◆ Instructions for the task: The records below must be returned exactly, with every picture left out.

Saved data entries:
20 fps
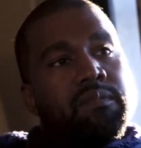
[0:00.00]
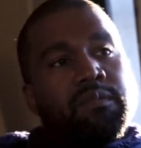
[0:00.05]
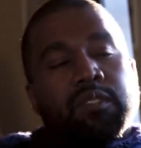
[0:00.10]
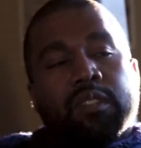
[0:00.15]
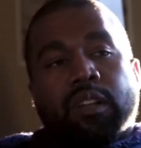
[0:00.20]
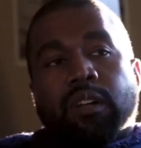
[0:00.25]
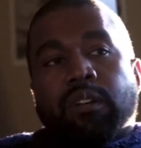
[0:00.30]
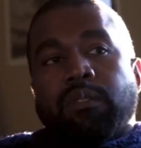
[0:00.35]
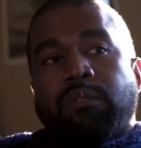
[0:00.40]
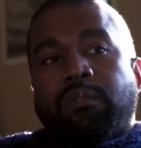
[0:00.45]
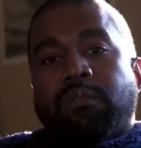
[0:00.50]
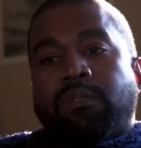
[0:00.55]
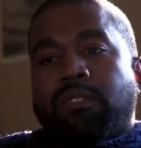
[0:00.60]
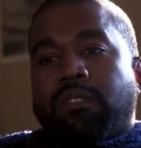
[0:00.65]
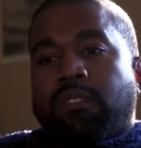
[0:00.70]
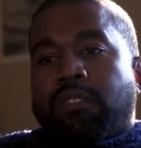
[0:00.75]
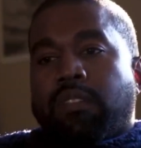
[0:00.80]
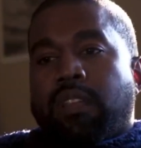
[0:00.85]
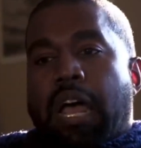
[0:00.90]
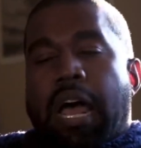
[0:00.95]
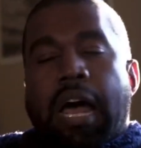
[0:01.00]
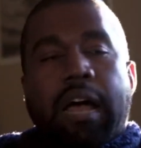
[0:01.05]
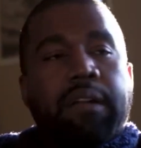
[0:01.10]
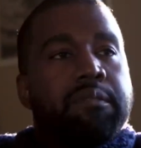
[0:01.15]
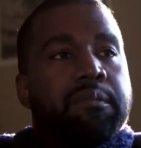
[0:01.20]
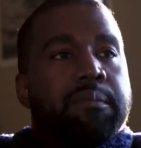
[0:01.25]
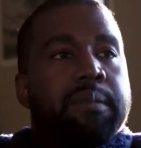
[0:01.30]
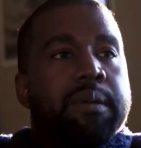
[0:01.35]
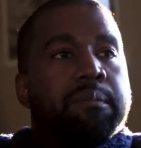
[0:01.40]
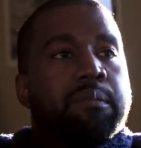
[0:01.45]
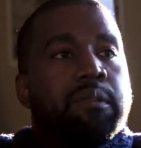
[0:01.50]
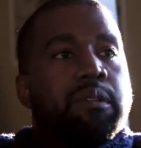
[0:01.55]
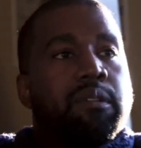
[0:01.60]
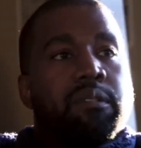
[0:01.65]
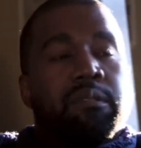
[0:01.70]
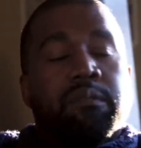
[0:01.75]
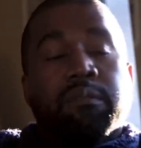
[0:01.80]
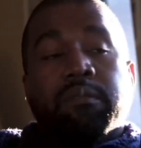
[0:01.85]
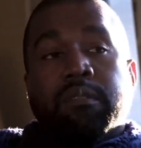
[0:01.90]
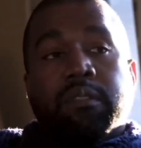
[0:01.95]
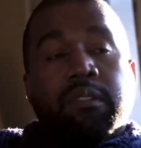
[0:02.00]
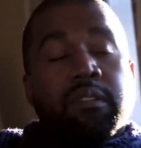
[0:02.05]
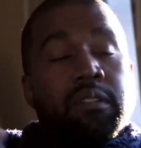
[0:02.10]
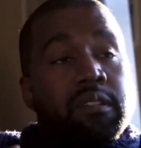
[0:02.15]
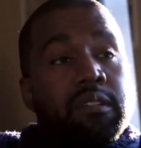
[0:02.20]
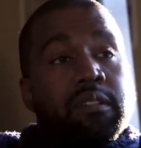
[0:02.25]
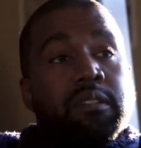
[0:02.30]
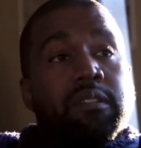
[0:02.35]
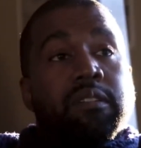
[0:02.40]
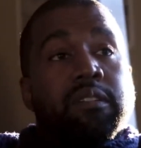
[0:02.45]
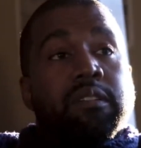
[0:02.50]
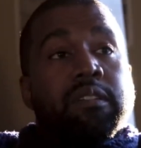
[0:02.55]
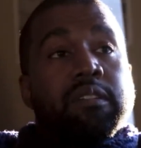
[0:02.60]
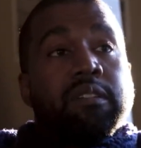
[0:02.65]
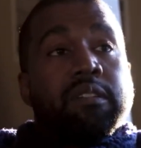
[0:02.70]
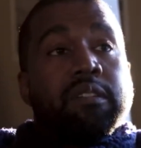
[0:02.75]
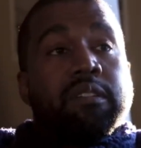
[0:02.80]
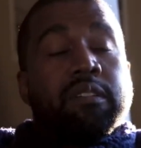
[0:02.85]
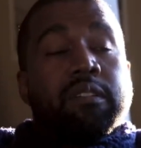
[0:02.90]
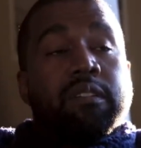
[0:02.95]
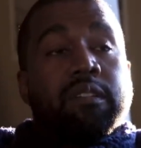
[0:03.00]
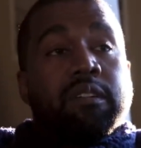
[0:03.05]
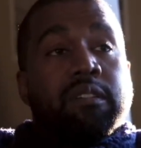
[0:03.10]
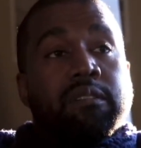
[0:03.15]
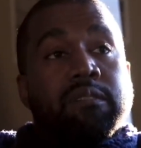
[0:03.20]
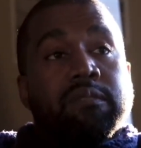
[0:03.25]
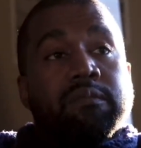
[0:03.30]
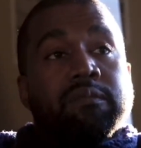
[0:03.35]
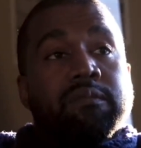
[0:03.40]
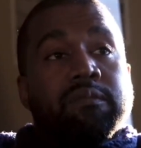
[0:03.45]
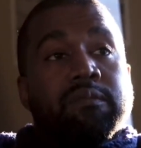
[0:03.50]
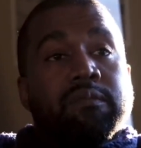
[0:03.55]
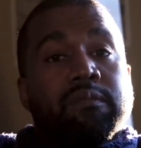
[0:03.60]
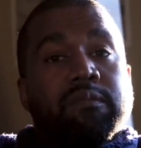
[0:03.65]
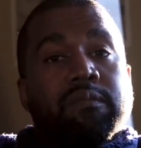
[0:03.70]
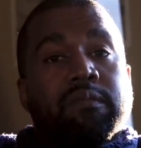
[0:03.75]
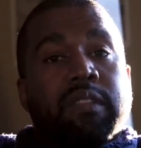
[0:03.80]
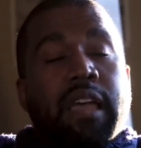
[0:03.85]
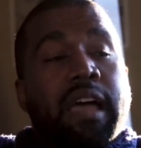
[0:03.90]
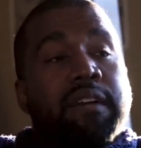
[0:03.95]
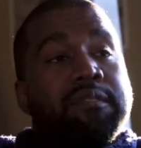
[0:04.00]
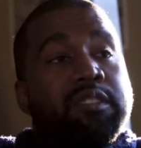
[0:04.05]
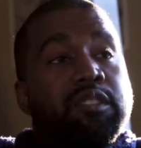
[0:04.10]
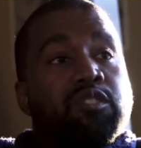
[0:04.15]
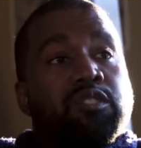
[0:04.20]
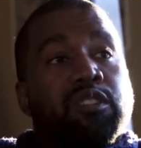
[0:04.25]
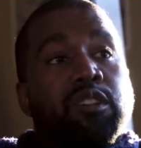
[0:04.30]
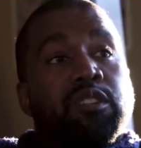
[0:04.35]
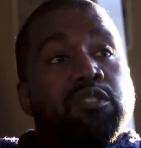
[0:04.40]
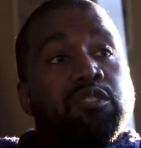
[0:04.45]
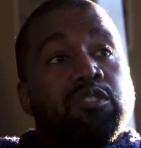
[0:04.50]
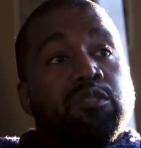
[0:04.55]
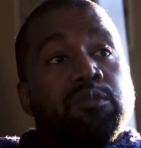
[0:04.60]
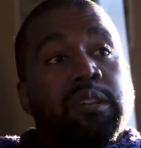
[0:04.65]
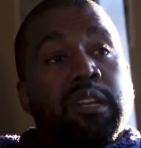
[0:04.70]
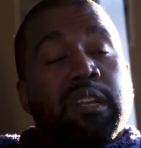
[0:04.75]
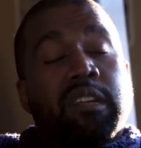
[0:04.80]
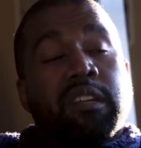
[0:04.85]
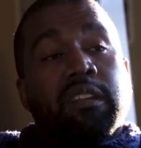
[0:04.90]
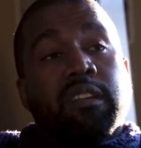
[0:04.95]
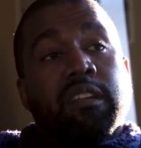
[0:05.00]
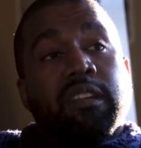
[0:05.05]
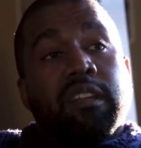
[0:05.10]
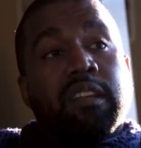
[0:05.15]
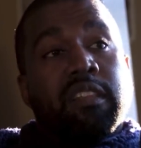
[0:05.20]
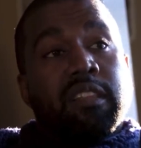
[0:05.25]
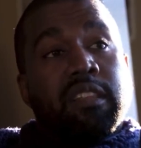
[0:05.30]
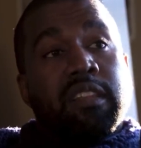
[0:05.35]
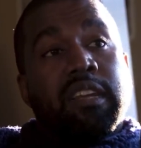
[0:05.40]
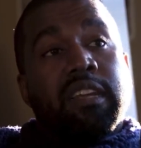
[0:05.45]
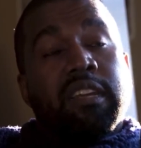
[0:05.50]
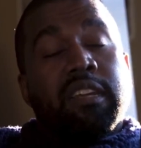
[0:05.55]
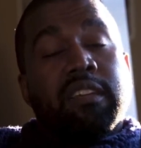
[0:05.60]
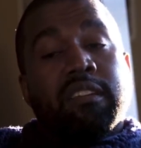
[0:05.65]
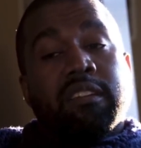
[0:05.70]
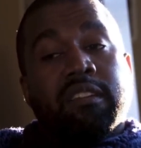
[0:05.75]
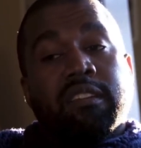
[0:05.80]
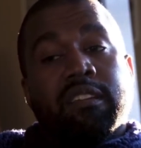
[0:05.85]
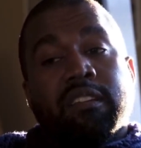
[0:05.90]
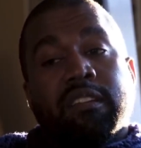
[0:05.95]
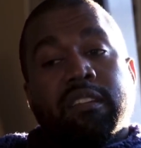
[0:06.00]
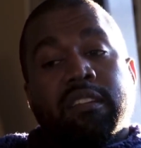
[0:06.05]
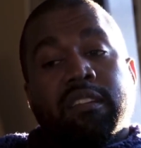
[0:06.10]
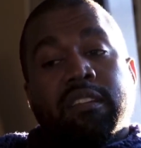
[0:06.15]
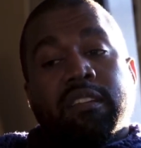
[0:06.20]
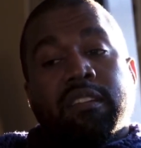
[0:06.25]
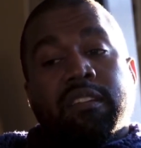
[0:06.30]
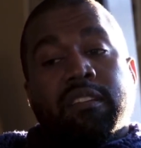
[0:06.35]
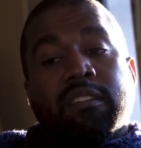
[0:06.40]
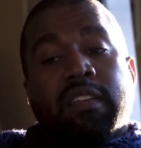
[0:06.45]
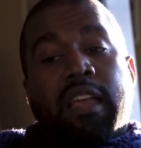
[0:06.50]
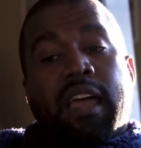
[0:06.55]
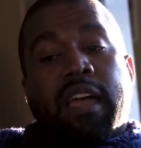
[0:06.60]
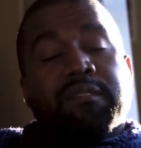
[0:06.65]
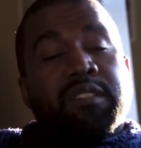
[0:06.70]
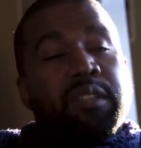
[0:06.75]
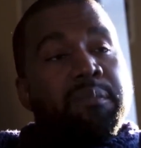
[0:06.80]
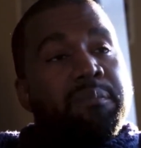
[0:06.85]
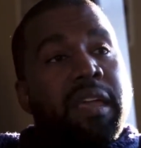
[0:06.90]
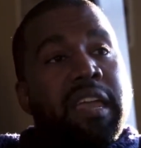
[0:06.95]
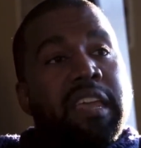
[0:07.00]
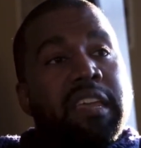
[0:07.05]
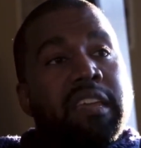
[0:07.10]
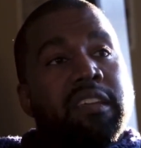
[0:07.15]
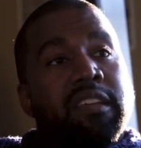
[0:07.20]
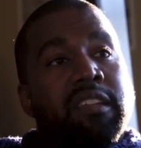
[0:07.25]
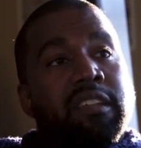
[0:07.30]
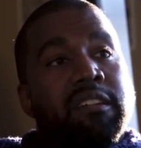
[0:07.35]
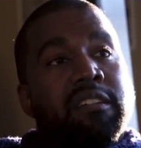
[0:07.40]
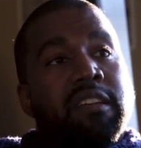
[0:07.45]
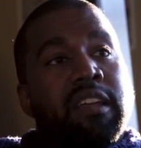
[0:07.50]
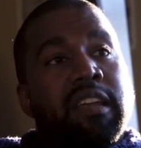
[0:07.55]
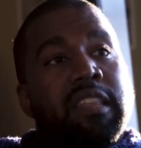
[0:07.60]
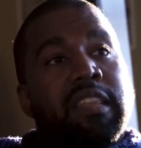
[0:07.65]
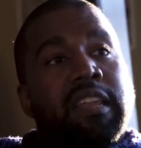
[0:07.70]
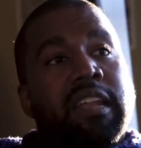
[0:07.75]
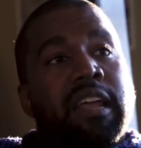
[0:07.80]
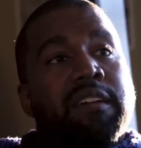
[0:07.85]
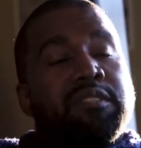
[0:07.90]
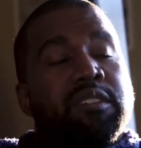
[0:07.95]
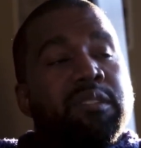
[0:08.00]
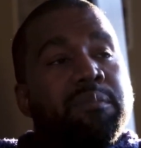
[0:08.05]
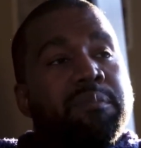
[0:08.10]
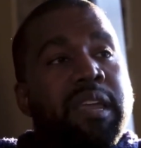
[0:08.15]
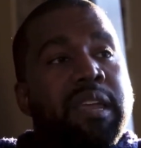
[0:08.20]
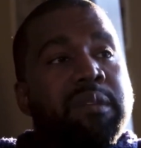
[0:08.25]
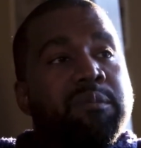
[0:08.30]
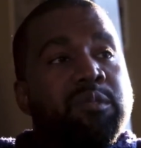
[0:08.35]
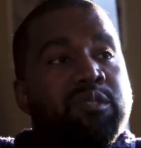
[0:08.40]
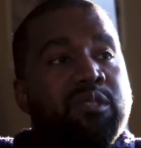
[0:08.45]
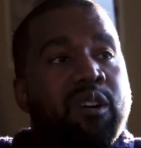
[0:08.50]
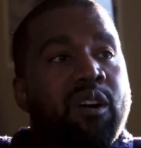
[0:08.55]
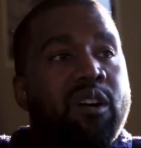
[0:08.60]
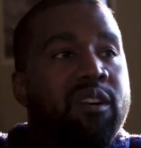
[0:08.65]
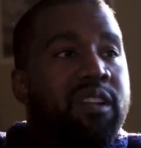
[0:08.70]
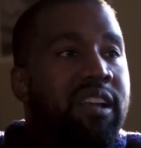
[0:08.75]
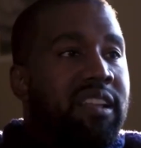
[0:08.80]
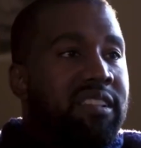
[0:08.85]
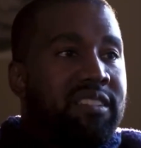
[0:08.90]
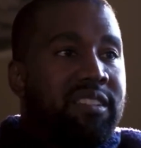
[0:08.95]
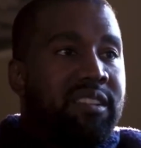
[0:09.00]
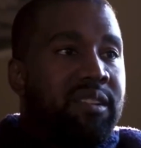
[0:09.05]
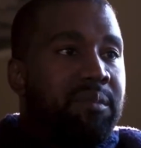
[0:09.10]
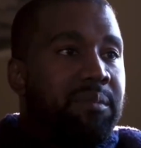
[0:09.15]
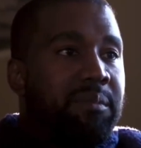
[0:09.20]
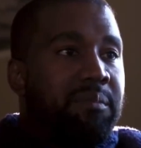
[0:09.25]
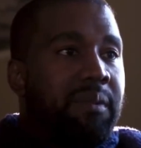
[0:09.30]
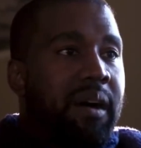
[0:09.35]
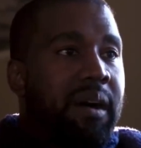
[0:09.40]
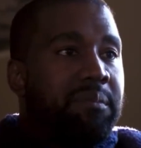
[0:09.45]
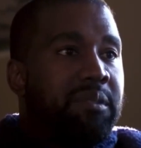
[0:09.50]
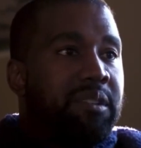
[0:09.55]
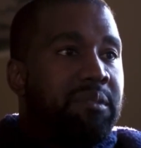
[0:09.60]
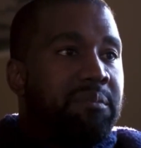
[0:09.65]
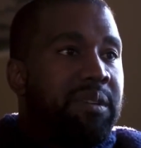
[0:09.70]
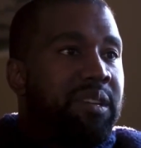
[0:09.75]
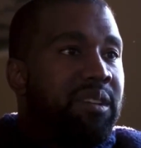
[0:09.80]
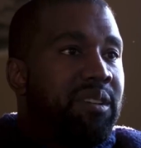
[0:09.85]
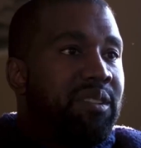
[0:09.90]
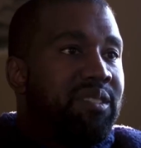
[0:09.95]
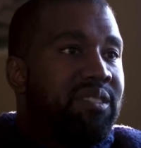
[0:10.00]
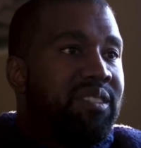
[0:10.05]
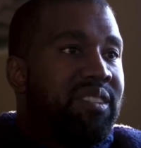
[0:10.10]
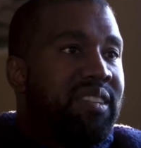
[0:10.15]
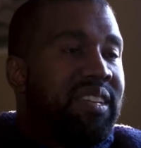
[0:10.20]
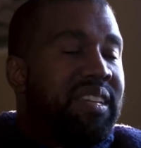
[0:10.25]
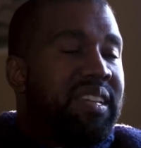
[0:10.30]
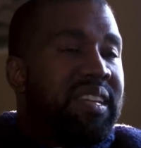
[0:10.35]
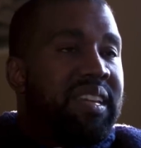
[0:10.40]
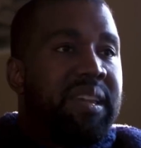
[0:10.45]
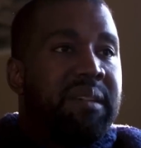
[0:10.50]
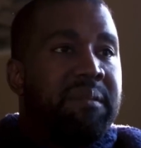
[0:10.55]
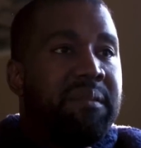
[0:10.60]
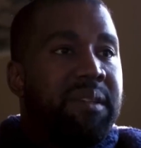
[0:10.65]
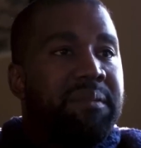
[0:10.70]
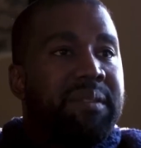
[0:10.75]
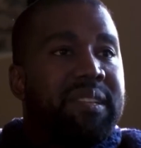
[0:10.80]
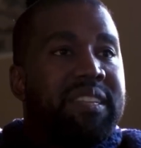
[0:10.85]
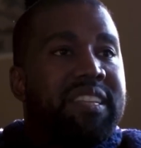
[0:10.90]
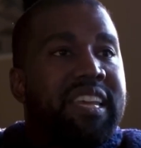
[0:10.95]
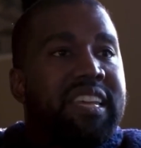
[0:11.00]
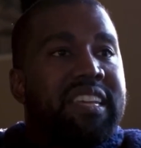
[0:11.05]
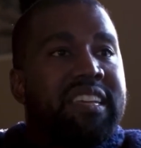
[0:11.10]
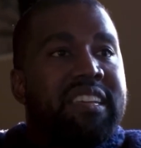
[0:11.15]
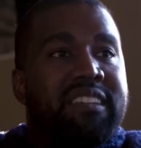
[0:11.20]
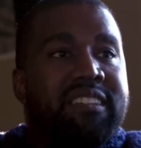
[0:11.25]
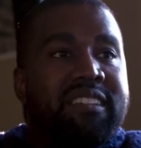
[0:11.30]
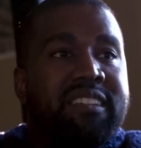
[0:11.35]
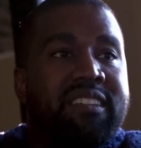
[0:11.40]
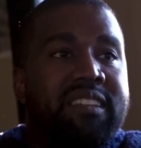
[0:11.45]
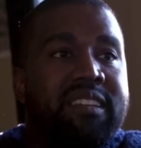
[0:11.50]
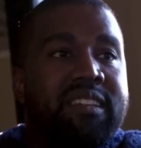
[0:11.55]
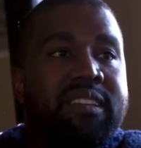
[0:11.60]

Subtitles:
So I remember, you know, having surgery and then having the painkiller, and then after the pain was gone, I'd still be popping the pills and maybe taking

◆ Problem solution:
20 fps
[0:00.00]
[0:00.05]
[0:00.10]
[0:00.15]
[0:00.20]
[0:00.25]
[0:00.30]
[0:00.35]
[0:00.40]
[0:00.45]
[0:00.50]
[0:00.55]
[0:00.60]
[0:00.65]
[0:00.70]
[0:00.75]
[0:00.80]
[0:00.85]
[0:00.90]
[0:00.95]
[0:01.00]
[0:01.05]
[0:01.10]
[0:01.15]
[0:01.20]
[0:01.25]
[0:01.30]
[0:01.35]
[0:01.40]
[0:01.45]
[0:01.50]
[0:01.55]
[0:01.60]
[0:01.65]
[0:01.70]
[0:01.75]
[0:01.80]
[0:01.85]
[0:01.90]
[0:01.95]
[0:02.00]
[0:02.05]
[0:02.10]
[0:02.15]
[0:02.20]
[0:02.25]
[0:02.30]
[0:02.35]
[0:02.40]
[0:02.45]
[0:02.50]
[0:02.55]
[0:02.60]
[0:02.65]
[0:02.70]
[0:02.75]
[0:02.80]
[0:02.85]
[0:02.90]
[0:02.95]
[0:03.00]
[0:03.05]
[0:03.10]
[0:03.15]
[0:03.20]
[0:03.25]
[0:03.30]
[0:03.35]
[0:03.40]
[0:03.45]
[0:03.50]
[0:03.55]
[0:03.60]
[0:03.65]
[0:03.70]
[0:03.75]
[0:03.80]
[0:03.85]
[0:03.90]
[0:03.95]
[0:04.00]
[0:04.05]
[0:04.10]
[0:04.15]
[0:04.20]
[0:04.25]
[0:04.30]
[0:04.35]
[0:04.40]
[0:04.45]
[0:04.50]
[0:04.55]
[0:04.60]
[0:04.65]
[0:04.70]
[0:04.75]
[0:04.80]
[0:04.85]
[0:04.90]
[0:04.95]
[0:05.00]
[0:05.05]
[0:05.10]
[0:05.15]
[0:05.20]
[0:05.25]
[0:05.30]
[0:05.35]
[0:05.40]
[0:05.45]
[0:05.50]
[0:05.55]
[0:05.60]
[0:05.65]
[0:05.70]
[0:05.75]
[0:05.80]
[0:05.85]
[0:05.90]
[0:05.95]
[0:06.00]
[0:06.05]
[0:06.10]
[0:06.15]
[0:06.20]
[0:06.25]
[0:06.30]
[0:06.35]
[0:06.40]
[0:06.45]
[0:06.50]
[0:06.55]
[0:06.60]
[0:06.65]
[0:06.70]
[0:06.75]
[0:06.80]
[0:06.85]
[0:06.90]
[0:06.95]
[0:07.00]
[0:07.05]
[0:07.10]
[0:07.15]
[0:07.20]
[0:07.25]
[0:07.30]
[0:07.35]
[0:07.40]
[0:07.45]
[0:07.50]
[0:07.55]
[0:07.60]
[0:07.65]
[0:07.70]
[0:07.75]
[0:07.80]
[0:07.85]
[0:07.90]
[0:07.95]
[0:08.00]
[0:08.05]
[0:08.10]
[0:08.15]
[0:08.20]
[0:08.25]
[0:08.30]
[0:08.35]
[0:08.40]
[0:08.45]
[0:08.50]
[0:08.55]
[0:08.60]
[0:08.65]
[0:08.70]
[0:08.75]
[0:08.80]
[0:08.85]
[0:08.90]
[0:08.95]
[0:09.00]
[0:09.05]
[0:09.10]
[0:09.15]
[0:09.20]
[0:09.25]
[0:09.30]
[0:09.35]
[0:09.40]
[0:09.45]
[0:09.50]
[0:09.55]
[0:09.60]
[0:09.65]
[0:09.70]
[0:09.75]
[0:09.80]
[0:09.85]
[0:09.90]
[0:09.95]
[0:10.00]
[0:10.05]
[0:10.10]
[0:10.15]
[0:10.20]
[0:10.25]
[0:10.30]
[0:10.35]
[0:10.40]
[0:10.45]
[0:10.50]
[0:10.55]
[0:10.60]
[0:10.65]
[0:10.70]
[0:10.75]
[0:10.80]
[0:10.85]
[0:10.90]
[0:10.95]
[0:11.00]
[0:11.05]
[0:11.10]
[0:11.15]
[0:11.20]
[0:11.25]
[0:11.30]
[0:11.35]
[0:11.40]
[0:11.45]
[0:11.50]
[0:11.55]
[0:11.60]

Subtitles:
So I remember, you know, having surgery and then having the painkiller, and then after the pain was gone, I'd still be popping the pills and maybe taking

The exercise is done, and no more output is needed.